Tomorrow's Nightmare: Drone Swarms in Space
In the silent stillness above the atmosphere, pieces space debris gracefully orbit the planet by the hundreds of thousands, creating a ring of metallic junk amid the otherwise vast emptiness. Suddenly, from behind pieces of discarded rocket parts or broken satellites, dozens of autonomous drones emerge simultaneously into view and do a coordinated about face.
Using tiny boosters and autonomous navigation, they wind their way through the junk, faster and faster, towards a military satellite. The impact makes no noise, but is spectacular as the satellite is torn apart by the speeding drones. Other satellites are taken out simultaneously. Suddenly, the U.S. military has lost the ultimate high ground.
The nightmare scenario, recently imagined in part on an Army blog, is the result of combining two emergent predictions: that terrifying drone swarms won't only be Earth-bound and that a conflict in the heavens is coming, sooner than you'd think.
"There is a distinct advantage for drones operating in space: the ability to hide in plain sight among the scattered debris in orbit," says the blog post, written by an intern at the U.S. Army Training and Doctrine Command (TRADOC)'s Mad Scientist Initiative. "Drones can be sent into space on a private or government launch hidden within a larger, benign payload. Once in space, these drones could be released into orbit, where they would blend in with the hundreds of thousands of other small pieces of material. When activated, they would lock onto a target or targets, and swarms would converge autonomously and communicate to avoid obstacles."
Drone swarms are already a thing, though they haven't been used prevalently in the battlefield as far as publicly known. Last year the former number two man at the Defense Intelligence Agency said he was concerned the Chinese military may deploy swarms of thousands of autonomous drones to take on American warships.
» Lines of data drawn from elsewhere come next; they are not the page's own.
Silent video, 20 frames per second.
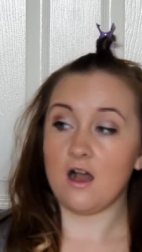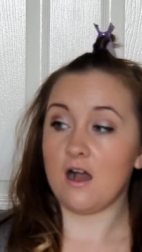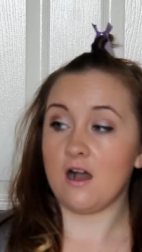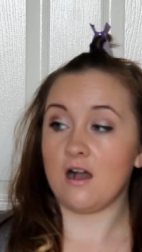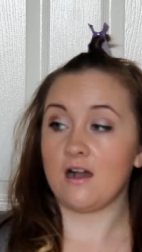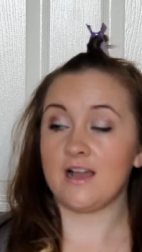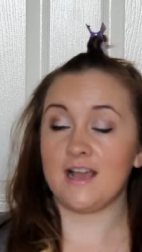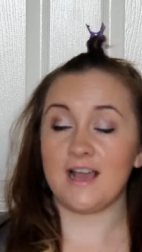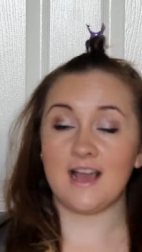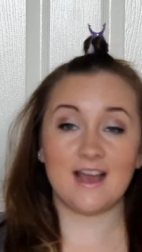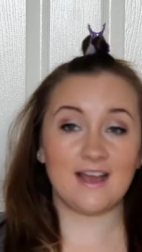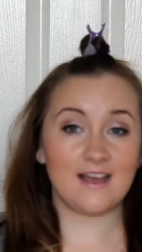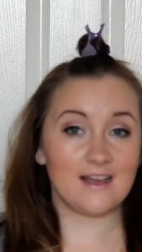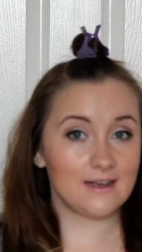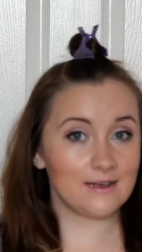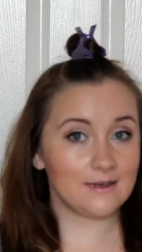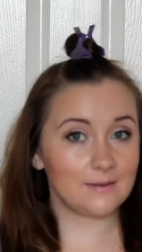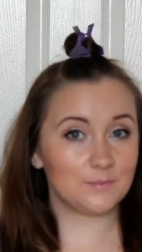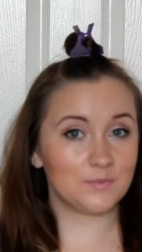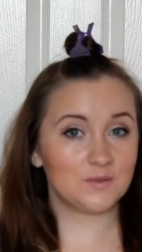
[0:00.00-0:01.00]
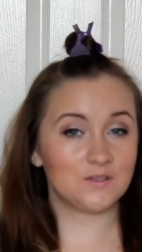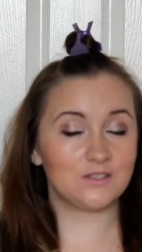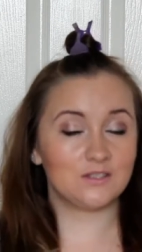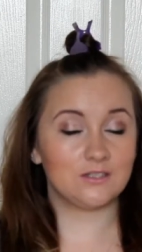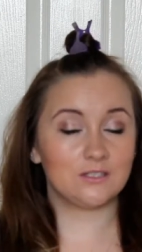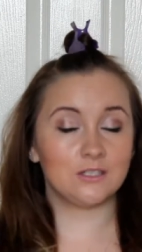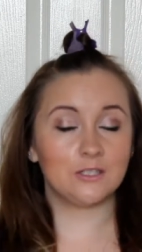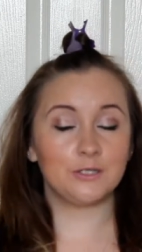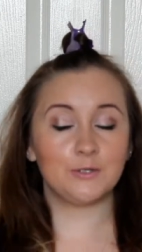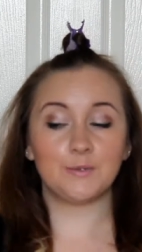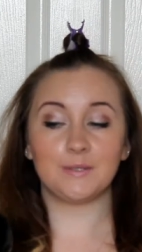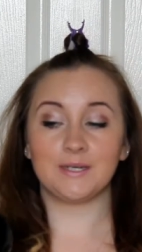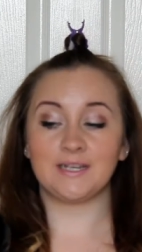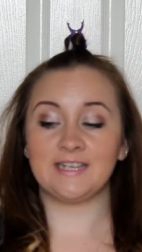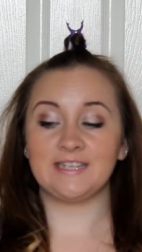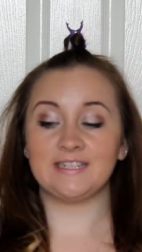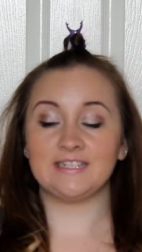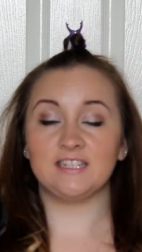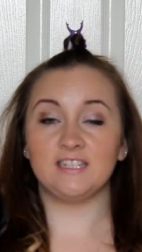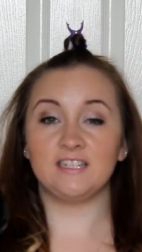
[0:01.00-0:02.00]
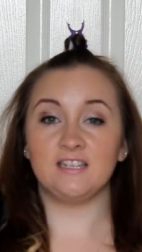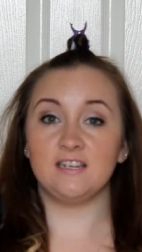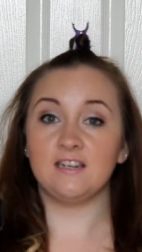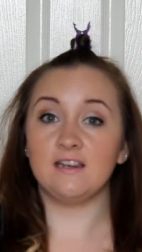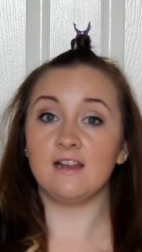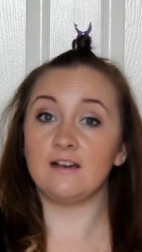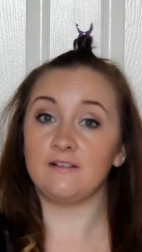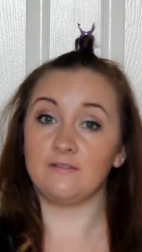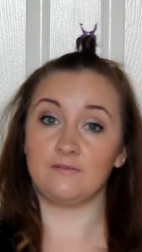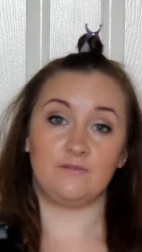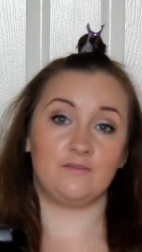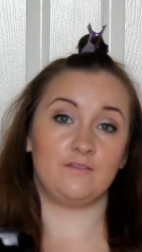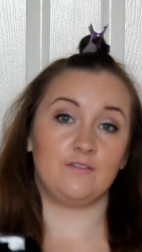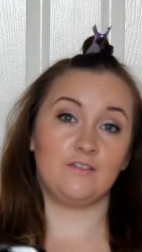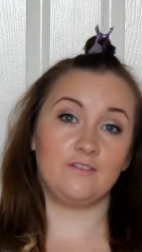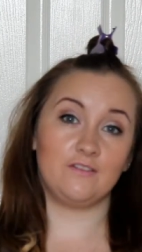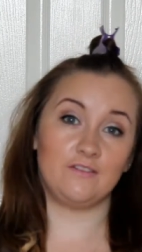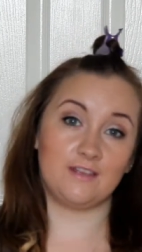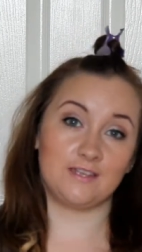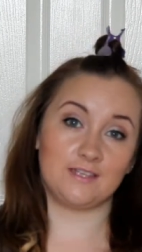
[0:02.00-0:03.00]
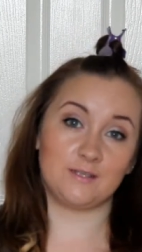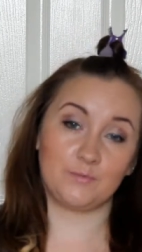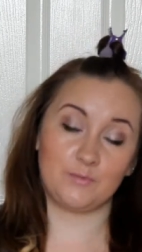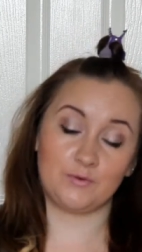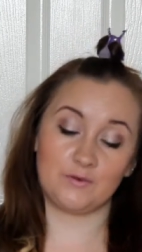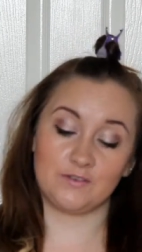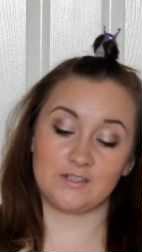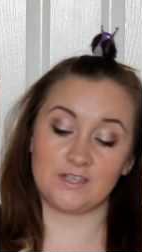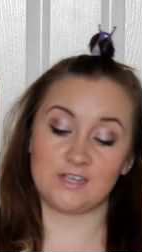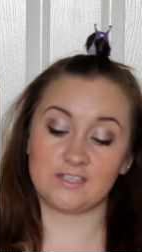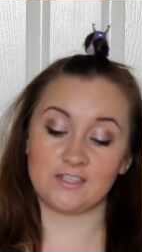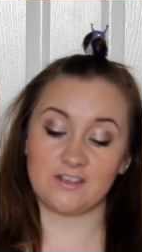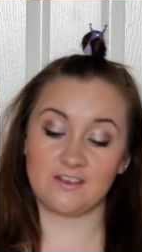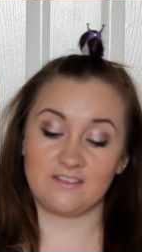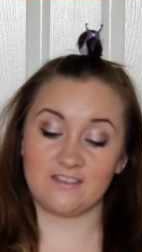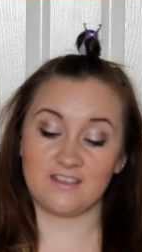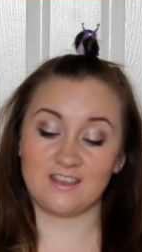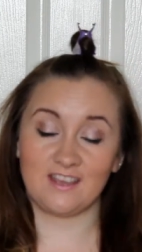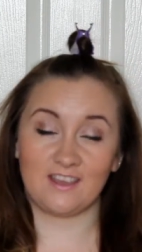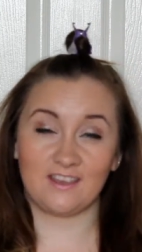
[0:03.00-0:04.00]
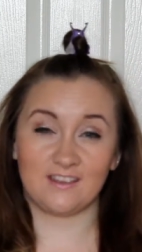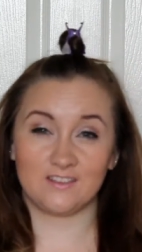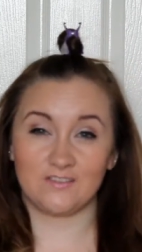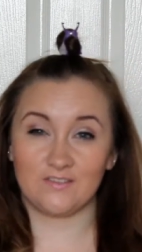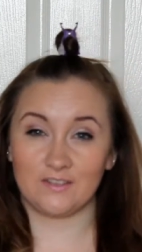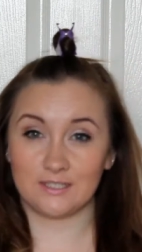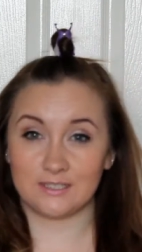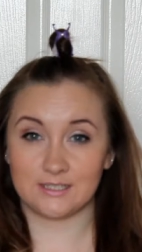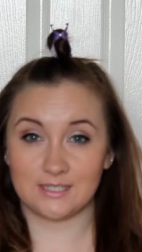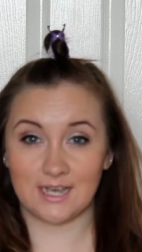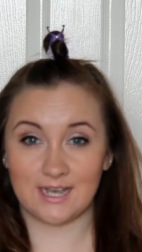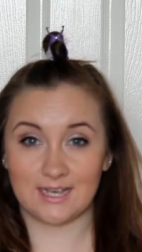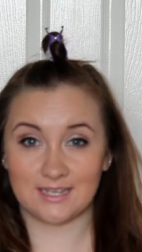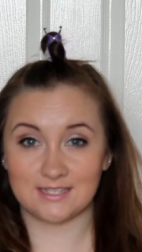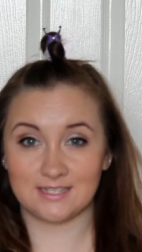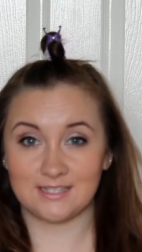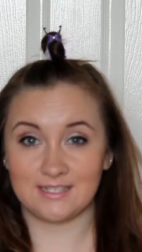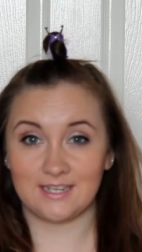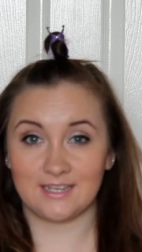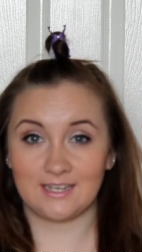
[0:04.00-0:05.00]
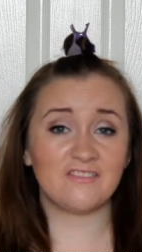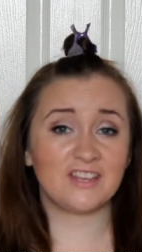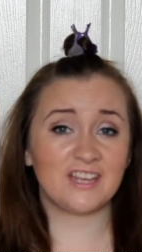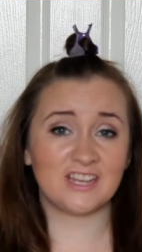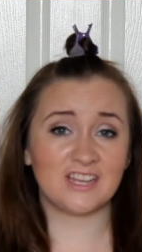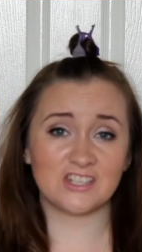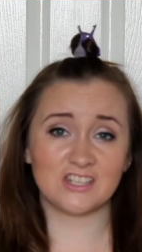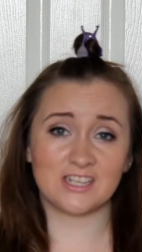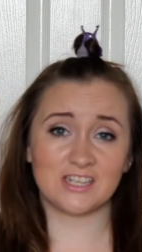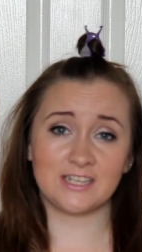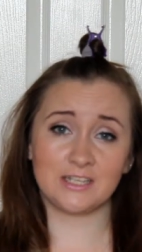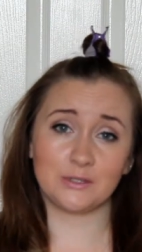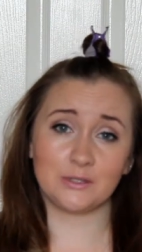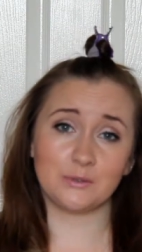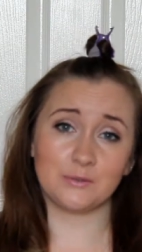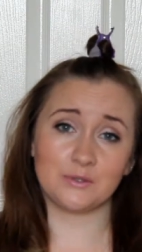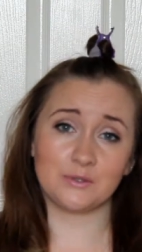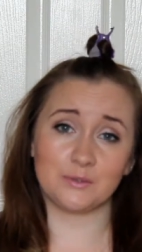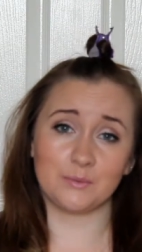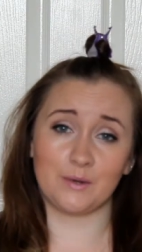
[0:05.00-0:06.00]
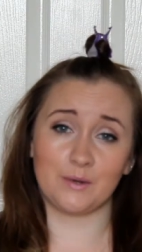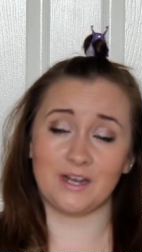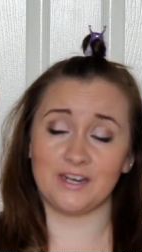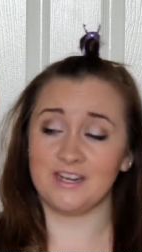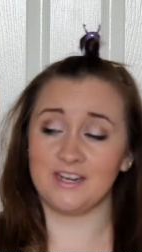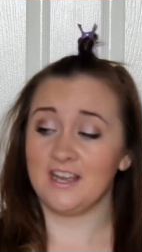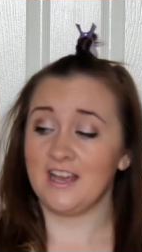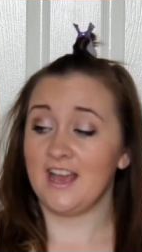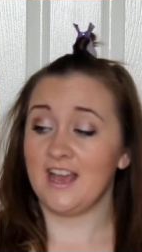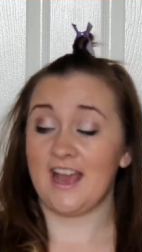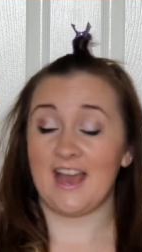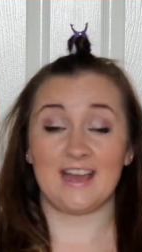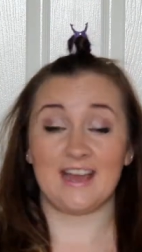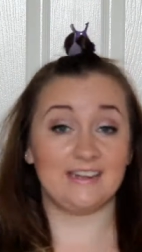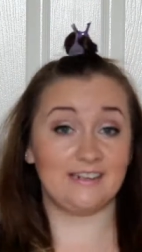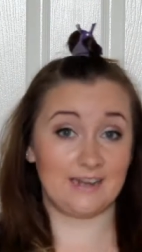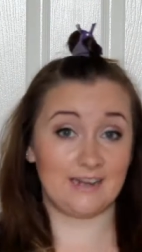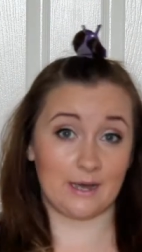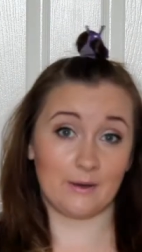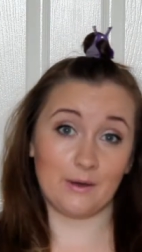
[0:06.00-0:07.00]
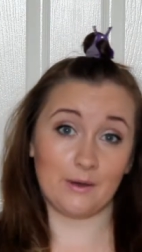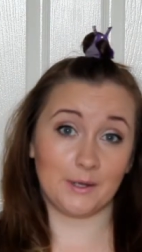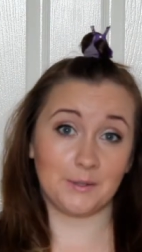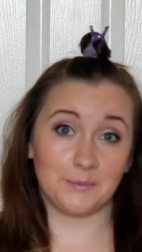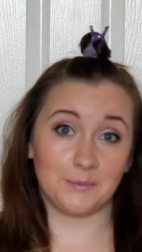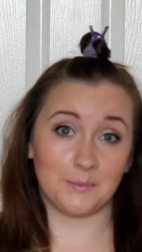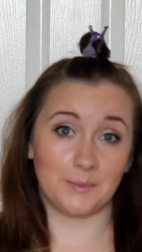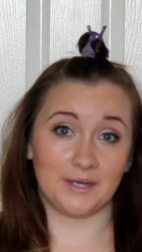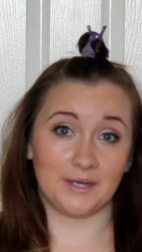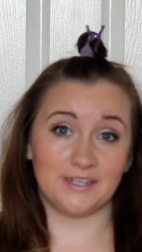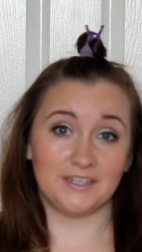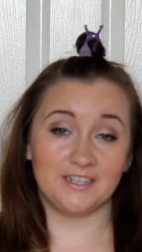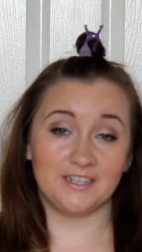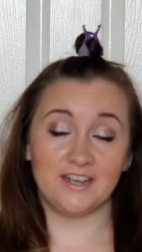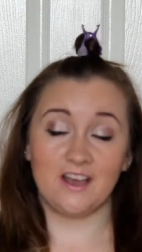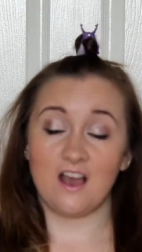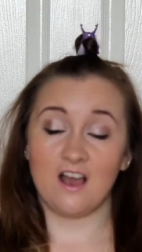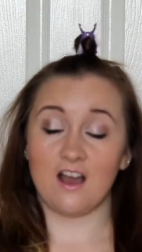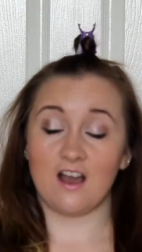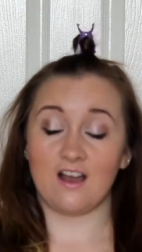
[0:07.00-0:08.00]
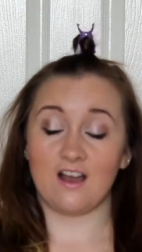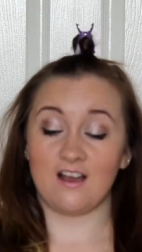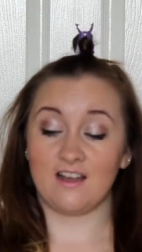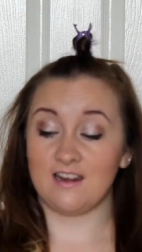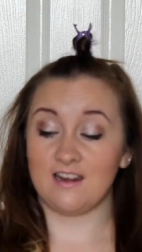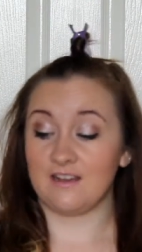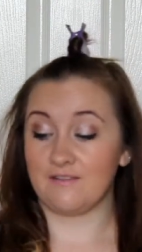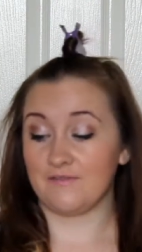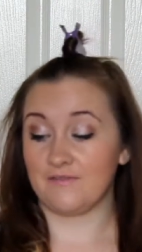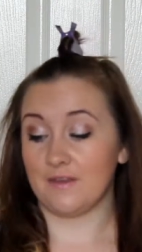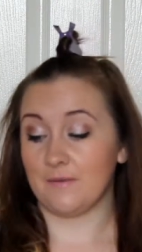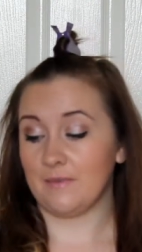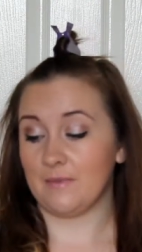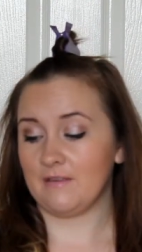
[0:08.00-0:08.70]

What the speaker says: I absolutely love this product. I think it's fantastic. Having actually used one and now own one, I love them.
"The U.S. is completely dependent on large and major weapons systems, whereas the Chinese are pursuing some major weapons systems development, but are really focusing on mass platforms -- the term of art is 'swarms,'" Doug Wise, who was DIA deputy director until last year, told The Cipher Brief. "Should a U.S. warship all of sudden get swarmed by hundreds if not a thousand small unarmed drones, it could have disruptive and distracting effects -- impacting electronics and target acquisition for U.S. weapons systems by blinding them. There an infinite number of roles swarms of nonlethal drones could play."
It would not be a big leap to apply the same tactic in space, considering how valuable satellites are to the American military. Earlier this year I spoke with a former longtime Air Force official, who was involved in President Ronald Reagan's infamous "Star Wars" program, about why America's adversaries would target satellites.
"Satellites do a lot of things for the military. If someone were to interfere with them, it’d be serious," retired Air Force Maj. Gen. Robert Latiff said then, noting that GPS, some long-distance communications and especially early-warning systems for missile strikes are satellite-dependent. "Space is just another area of operations, just like an enemy will try to attack our supply lines... they’re going to attack our eyes and ears."
It's an eventuality that the military should start preparing for, the Army blog post says, by hardening satellites and developing alternatives to space-based systems like GPS.
"For now, the only war in space is the one conducted electronically, but kinetic operations in outer space are a realistic probability in the deep future," it says.